La politica, ma anche la stessa vita sociale, è ridotta a “derby” perenne, in cui l’altro è il nemico da abbattere, perché si sono persi i riferimenti comuni, anzitutto quelli religiosi
di Renato Veneruso
Non è agevole commentare la tragedia della uccisione di un ragazzo di 31 anni senza farsi travolgere dal moto delle emozioni, specie se l’assassinato ha un grande rilievo pubblico, come certamente nel caso di Charlie Kirk, uno dei più noti esponenti del mondo conservatore USA e mondiale. La prima forma di rispetto dovutagli sta proprio nel sottrarlo alla strumentalizzazione politico-ideologica che si è scatenata, al fine di recuperare il senso autentico del suo martirio. E che Kirk sia stato un martire, secondo il valore semantico che la parola trae dal suo etimo greco-classico, di testimone, non può essere messo in dubbio.
Ma testimone di che cosa? Della Verità e della fede nei valori tradizionali, come affermato dai suoi sostenitori, ovvero dell’integralismo fascista, intollerante e violento, come contestato dai suoi detrattori? La risposta richiede necessario distacco e valutazione da un angolo prospettico differente, che consenta, appunto, di non cadere nella logica binaria della contrapposizione a prescindere, che, proprio in quanto pregiudiziale, finisce per negare la realtà della persona uccisa e del significato, possibilmente della lezione, che se ne deve trarre, allo scopo di dare l’estremo omaggio alla vittima e non farle ulteriore e definitivo oltraggio.
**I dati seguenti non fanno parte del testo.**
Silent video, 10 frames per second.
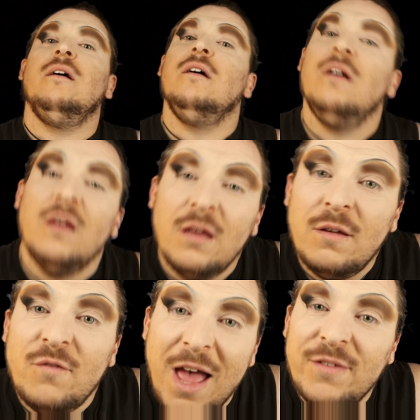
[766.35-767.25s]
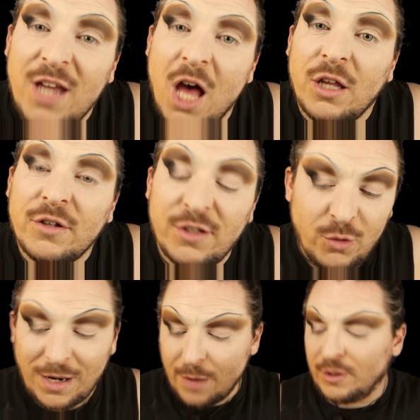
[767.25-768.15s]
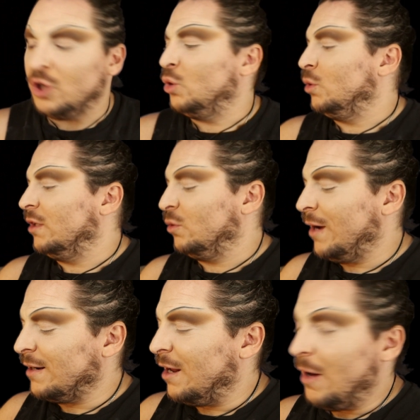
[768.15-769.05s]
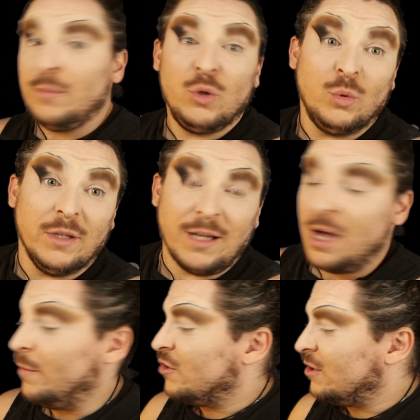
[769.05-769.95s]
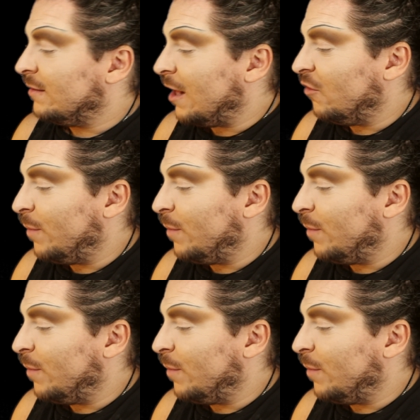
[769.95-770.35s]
$5. You know what? I'm going to Google it right now. I'm Googling how much these e.l.f.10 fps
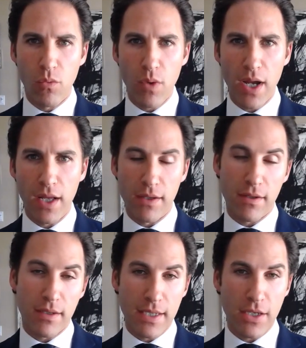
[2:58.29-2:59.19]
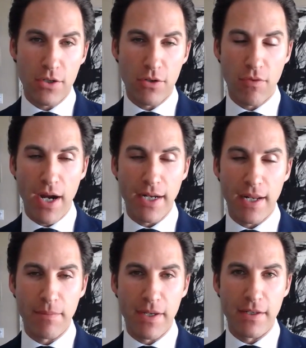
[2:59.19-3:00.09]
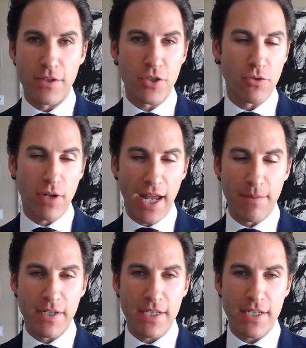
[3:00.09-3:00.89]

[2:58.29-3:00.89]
Well, you're right. I mean, as you and I have been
Propongo di ricercare questo punto di osservazione – absit iniuria verbis – nel calcio, di cui si dice che riproduca, come specchio -spesso deformato e deformante -, la vita.
Chi scrive è nato, vissuto e vive a Napoli ed è identitariamente napoletano, ma non è per risentimento personale che segnalo la condizione in cui si ritrova a giocare la squadra di calcio della città quando gioca “fuori casa”: cori di scherno si accompagnano ad insulti “razzisti”, di discriminazione territoriale, del tutto sganciati dal fatto agonistico (sabato scorso, a Firenze, già culla del Rinascimento italiano, gli spettatori hanno continuato a gridare oscenità per l’intera partita, nonostante il risultato fosse già definito dopo un quarto d’ora). Il rilievo sociologico che se ne trae è che non solo la partecipazione al fatto sportivo non è ritenuta declinabile se non nella forma del ‘tifo’ esagitato, ma esso non è più indirizzato verso la squadra ‘del cuore’, quanto piuttosto – e sempre più spesso solo – contro l’avversario.
Questa propensione di molti tifosi esprime la cifra della condizione psicosociale della civiltà postmoderna, incapace di valutare l’altro se non in termini di amicus/nemicus: è lo stadio finale della ricostruzione di Karl Schmitt, per cui la società politica contemporanea si fonda sul riconoscimento del nemico come ragione di associazione contro di lui, come ragione fondativa, quindi, del decidere di organizzare lo stare insieme contro chi rimane al di fuori. In tale prospettiva si chiarisce la radice profonda della canea degli osceni commenti contro Kirk, «che se l’è cercata», «vittima della stessa violenza da lui invocata o suscitata»: non importa se di accademici matematici, di fantomatici scrittori, di politici interessati a rafforzare le proprie posizioni, ovvero di semplici ‘leoni da tastiera’ infoiati dai possibili like ai propri post provocatori.
La perdita del senso del sacro e l’espulsione di Dio dall’orizzonte pubblico consentono al Principe del mondo, menzognero ed omicida, di dilagare, promuovendo una società che, in quanto tematicamente contro Dio creatore, finisce per essere, da ultimo, contro l’uomo, Sua creatura. Alla preghiera ed alla meditazione silenziosa del cuore, quella di Maria che «meditava queste cose nel suo cuore», deve accompagnarsi il perdono, perché la civiltà dell’amore, secondo il piano di Dio, richiede non la mera contrapposizione, ma la capacità di superamento della violenza diabolica.
Ma perché il perdono non sia una vuota parola, occorre la purificazione della memoria, il cui organo non è la mente, ma il cuore (dal latino re-cordor, non dal greco mymnesko). Occorre che vi sia prima di tutto l’accertamento della verità ed il riconoscimento della colpa.
Allora, il ricordo di Charlie potrà essere veramente celebrativo del suo martirio, della testimonianza, che egli ha reso fino alla morte, ai valori in cui credeva, insistendo a cercare il confronto con coloro che non vi aderivano perché consapevole che la fede si trasmette per irradiazione missionaria e non per proselitismo e che la libertà è cifra irriducibile consustanziale all’uomo. Possa il suo esempio aiutare tutti a ritrovare la comune radice della dignità umana.